Aiming at the specific effect of the input layer, the input layer can respectively encode the appointed personal attribute information, the valued content corresponding to the appointed behavior information and the valued content corresponding to the appointed transaction information of the target client to obtain a plurality of encoded contents. Optionally, the input layer may obtain a plurality of encoded contents by using a one-hot encoding manner, where the encoded contents correspond to the specified personal attribute information, the specified behavior information, and the specified transaction information of the target client. The input layer can construct the obtained plurality of coded contents into feature vectors of the target clients, and because the coding processing is carried out on each target sub-time period, the obtained plurality of coded contents are also aimed at one target sub-time period, the constructed feature vectors are feature vectors of the target clients under one target sub-time period, and the feature vectors of the target clients in each target sub-time period respectively comprise appointed personal attribute information, appointed behavior information corresponding value contents and appointed transaction information corresponding value contents of the target clients in the target sub-time period.

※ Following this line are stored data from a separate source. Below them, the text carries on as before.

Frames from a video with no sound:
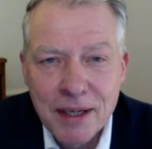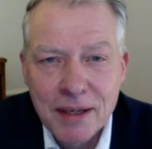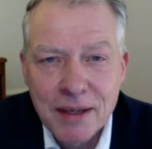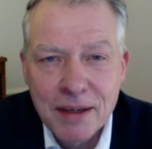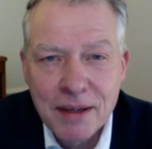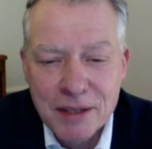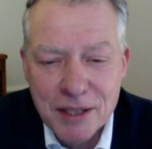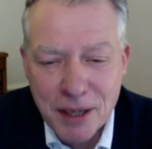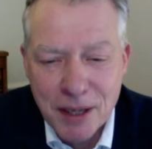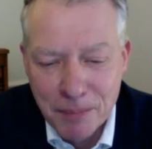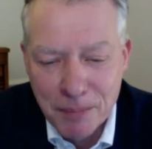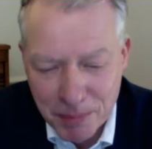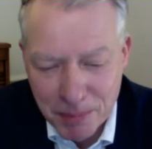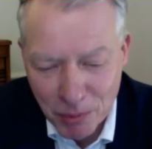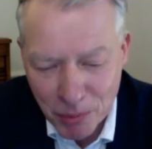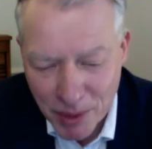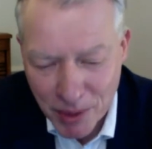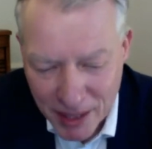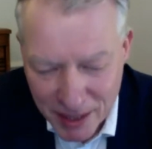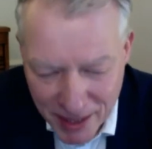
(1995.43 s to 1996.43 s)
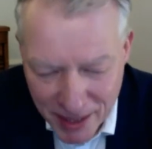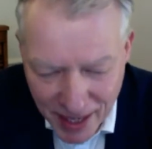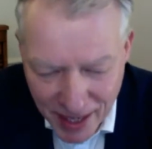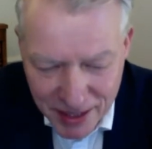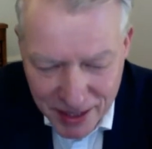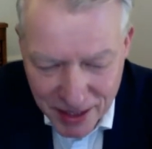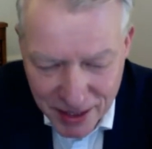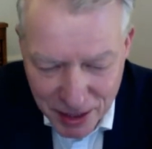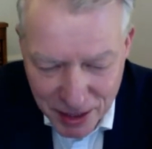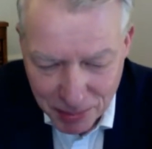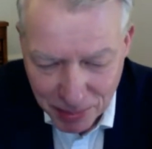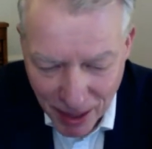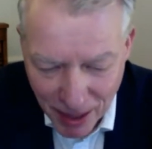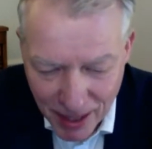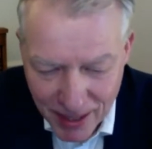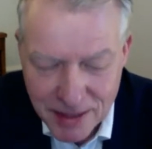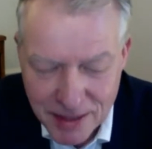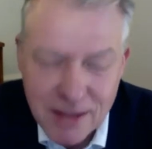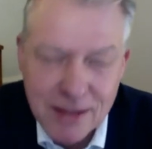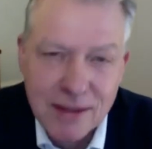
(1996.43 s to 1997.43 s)
Some people were connected to
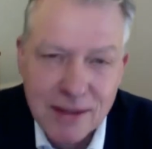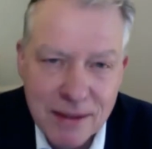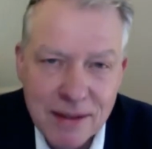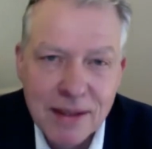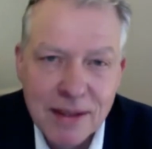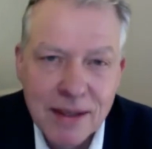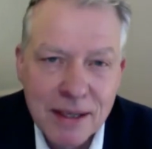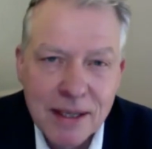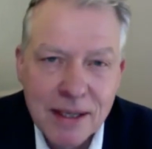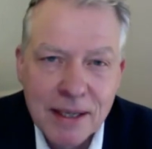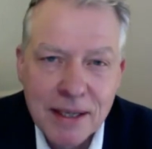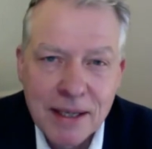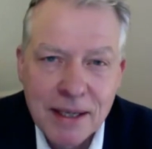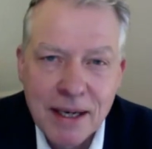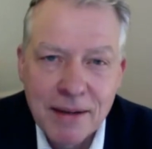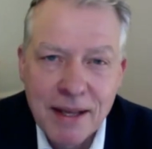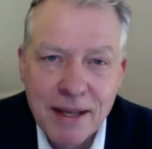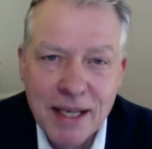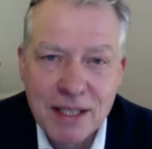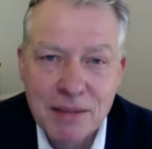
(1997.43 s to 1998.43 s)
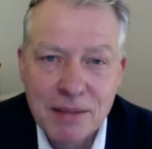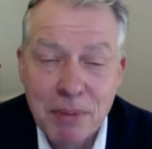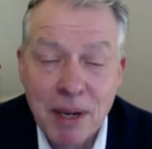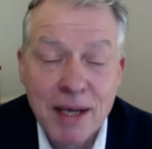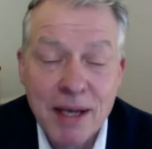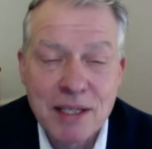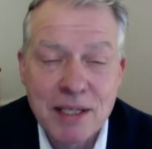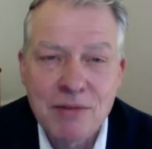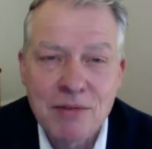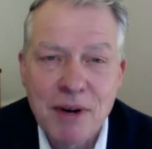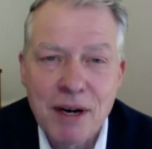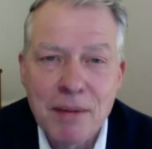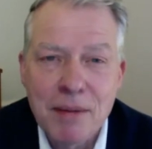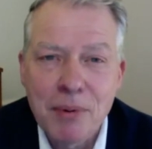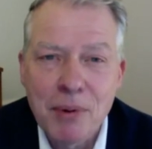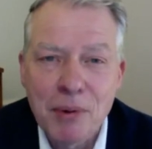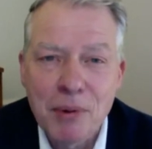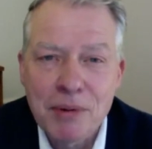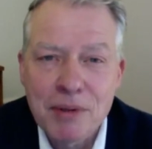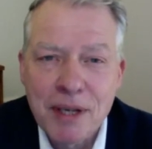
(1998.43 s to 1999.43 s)
place, and place is a very
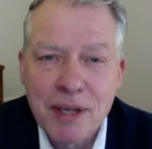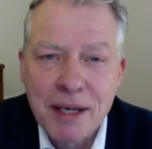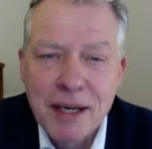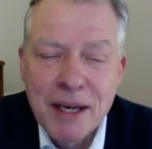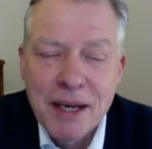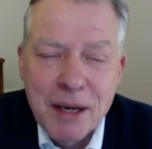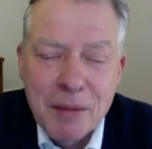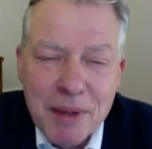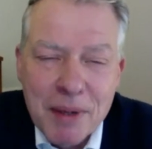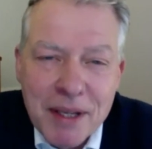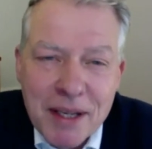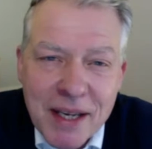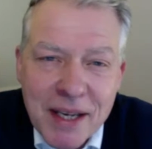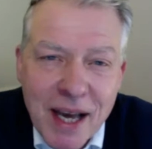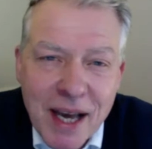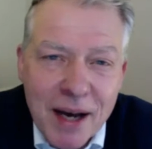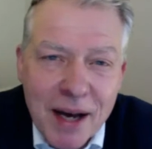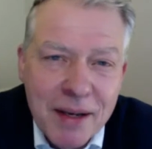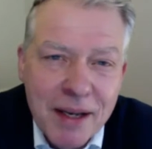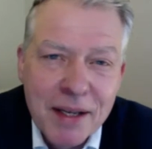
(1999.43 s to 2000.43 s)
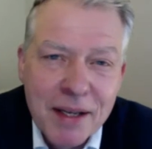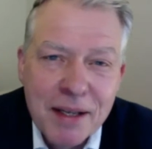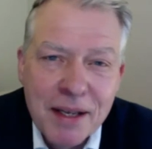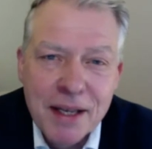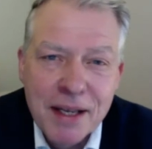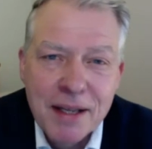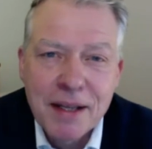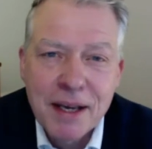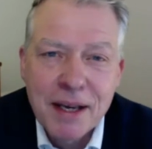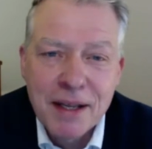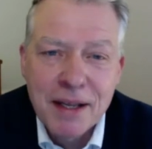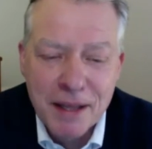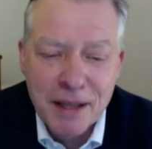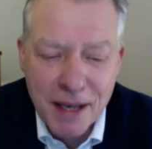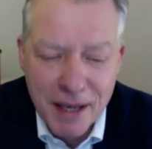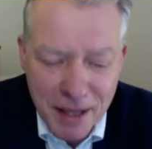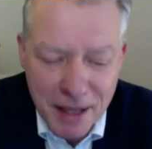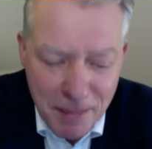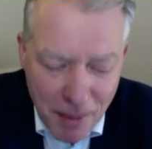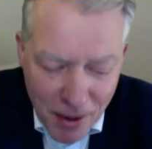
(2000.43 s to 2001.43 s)
important thing. But
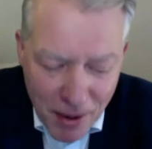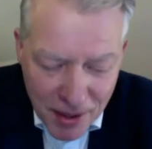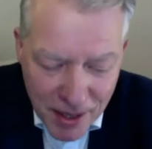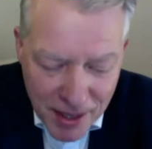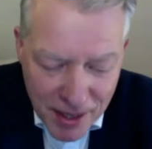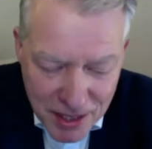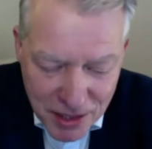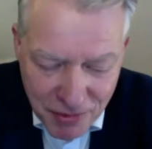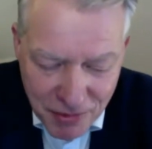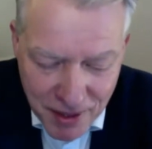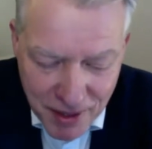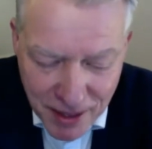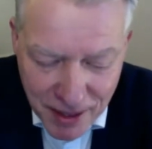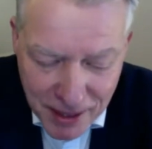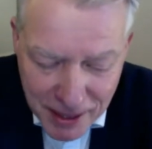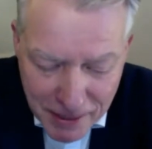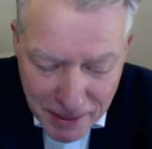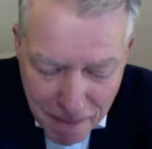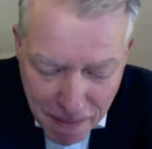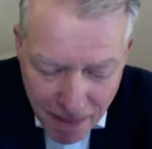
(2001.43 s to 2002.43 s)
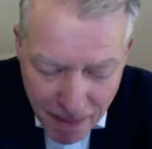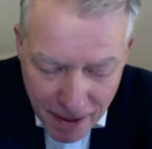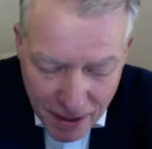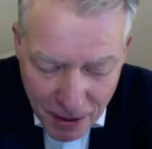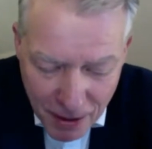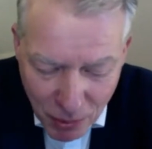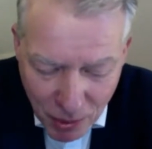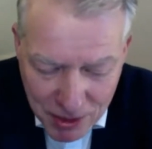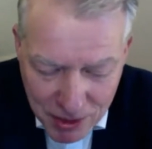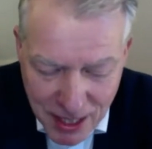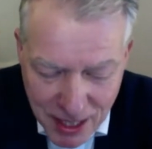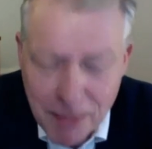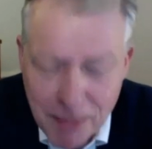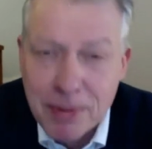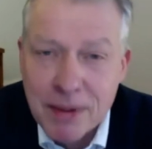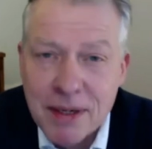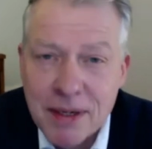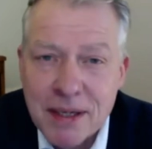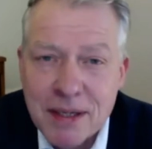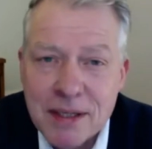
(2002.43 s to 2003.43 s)
in the market sphere, what's
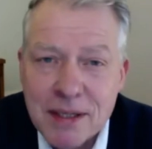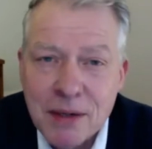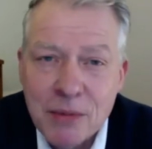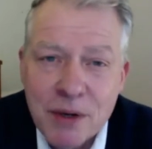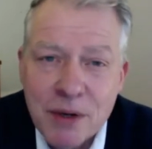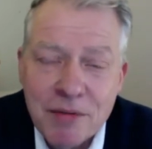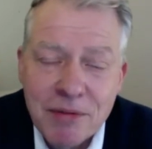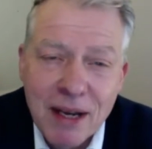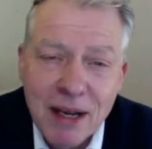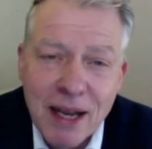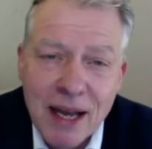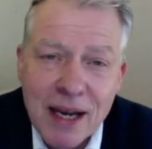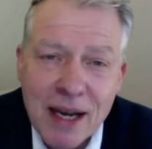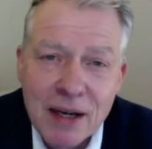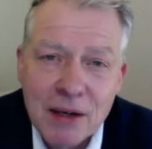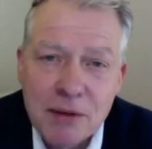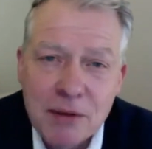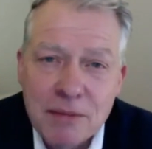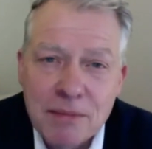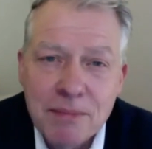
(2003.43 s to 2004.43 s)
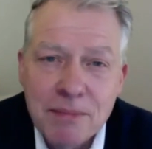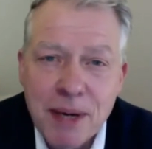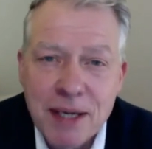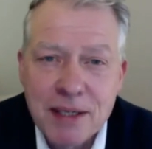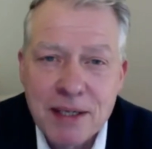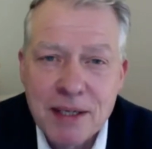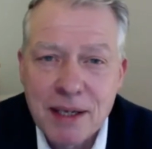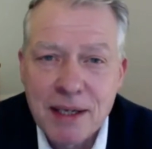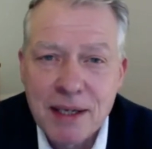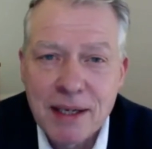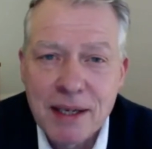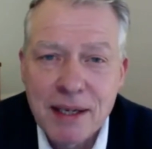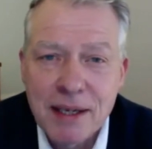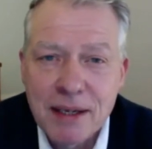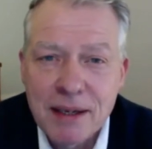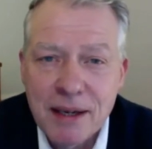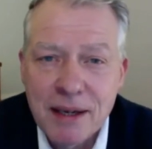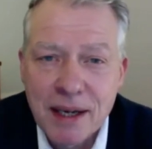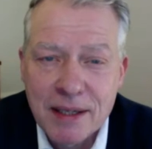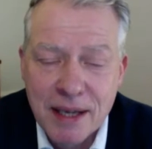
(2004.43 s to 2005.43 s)
happened is that we've allowed
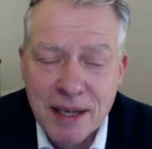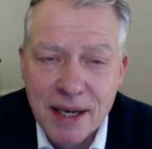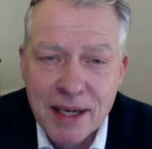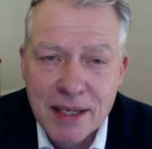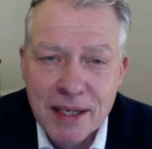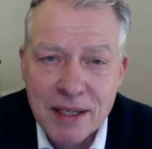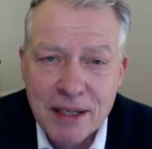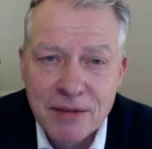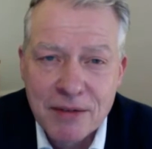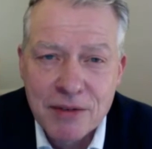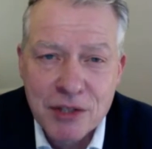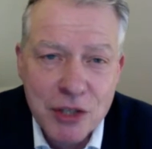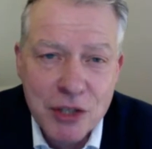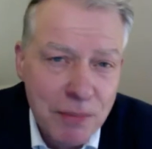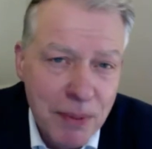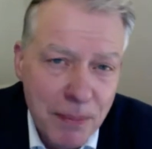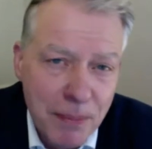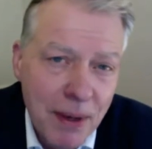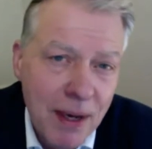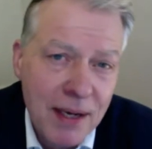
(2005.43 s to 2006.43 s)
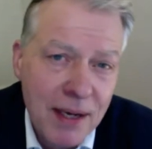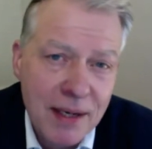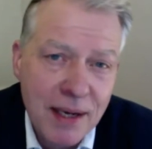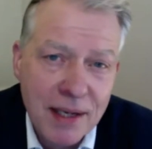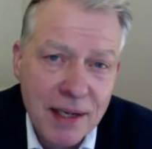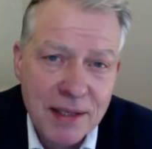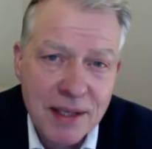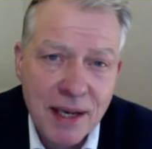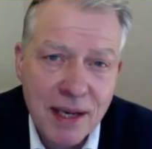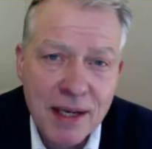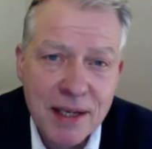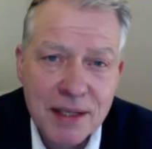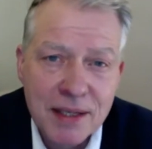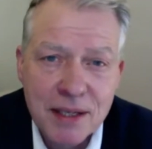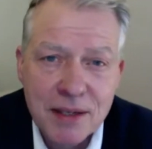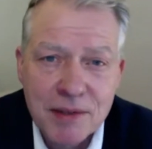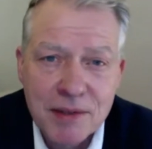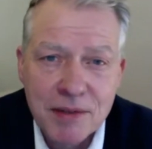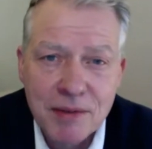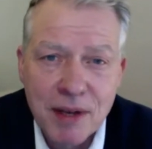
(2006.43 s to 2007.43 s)
basically executives, super paid
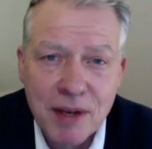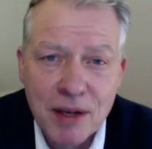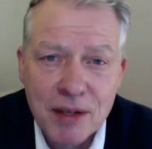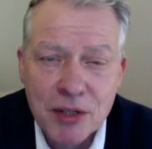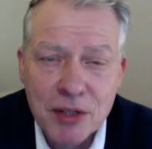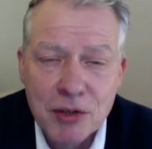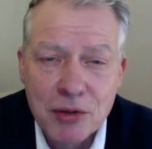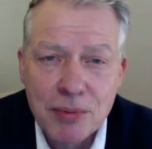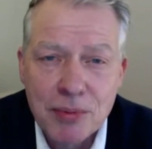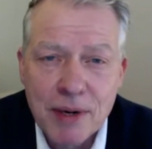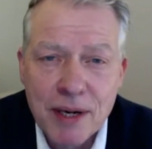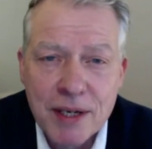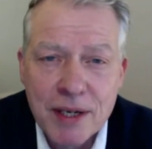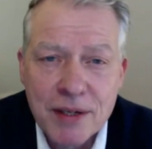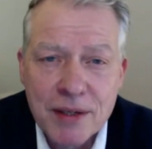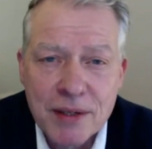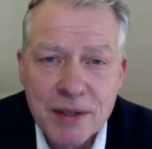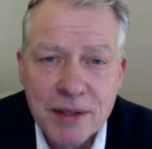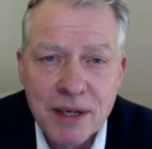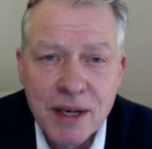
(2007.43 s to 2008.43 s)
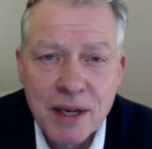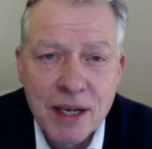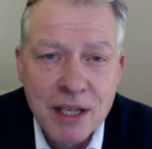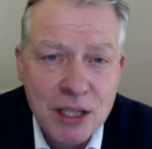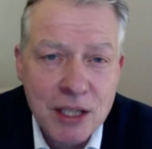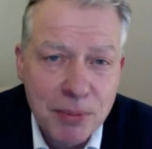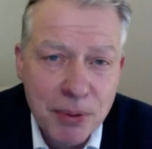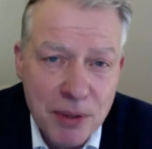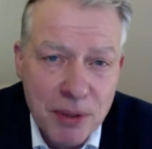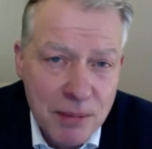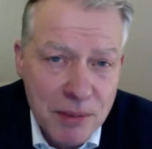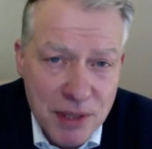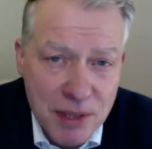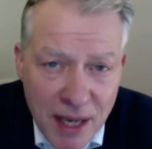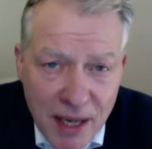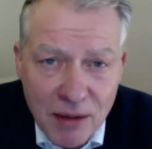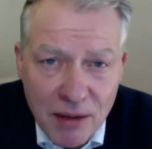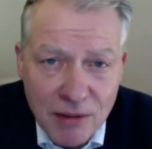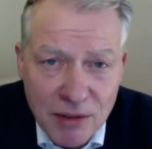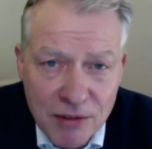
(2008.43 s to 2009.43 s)
executives of large corporations, to put
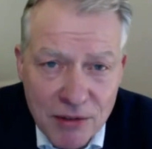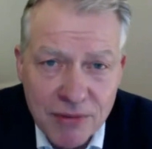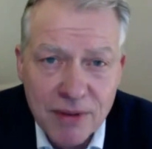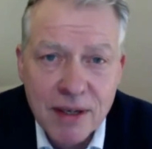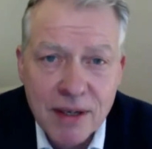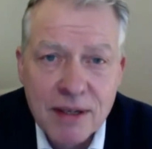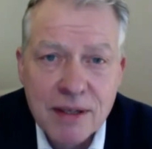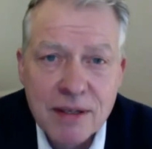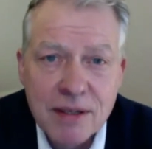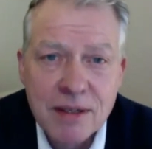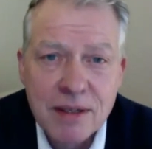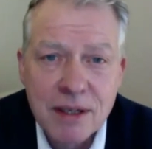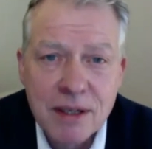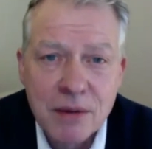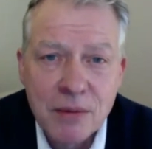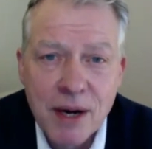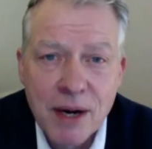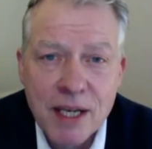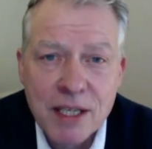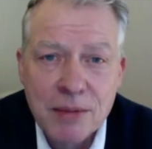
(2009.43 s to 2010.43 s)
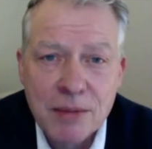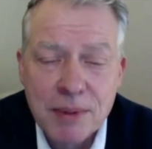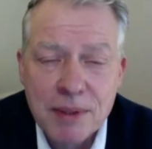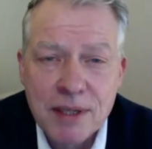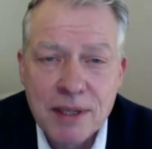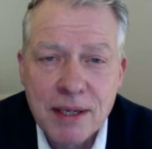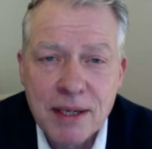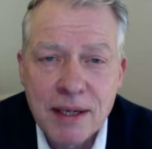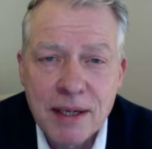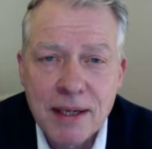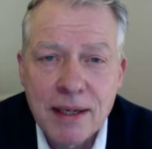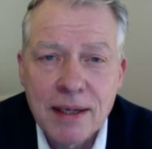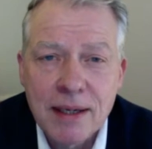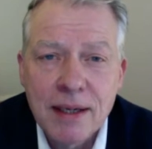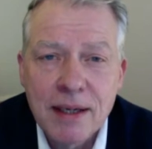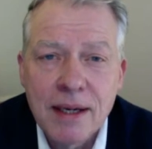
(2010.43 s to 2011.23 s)
themselves first in the West, particularly,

Optionally, in one implementation manner, for each target sub-period, based on a plurality of encoded contents corresponding to the target sub-period, the process of constructing the feature vector of the target client under the target sub-period may include:

For each target sub-time period, constructing respective feature sub-vectors of each feature of the target client in the target sub-time period by utilizing a plurality of coded contents corresponding to the target sub-time period; each feature in the target sub-time period is used for representing appointed personal attribute information, value content corresponding to appointed behavior information and value content corresponding to appointed transaction information of a target client in the target sub-time period;

and performing splicing processing and dimension reduction processing on each constructed feature sub-vector to obtain the feature vector of the target client in the target sub-time period.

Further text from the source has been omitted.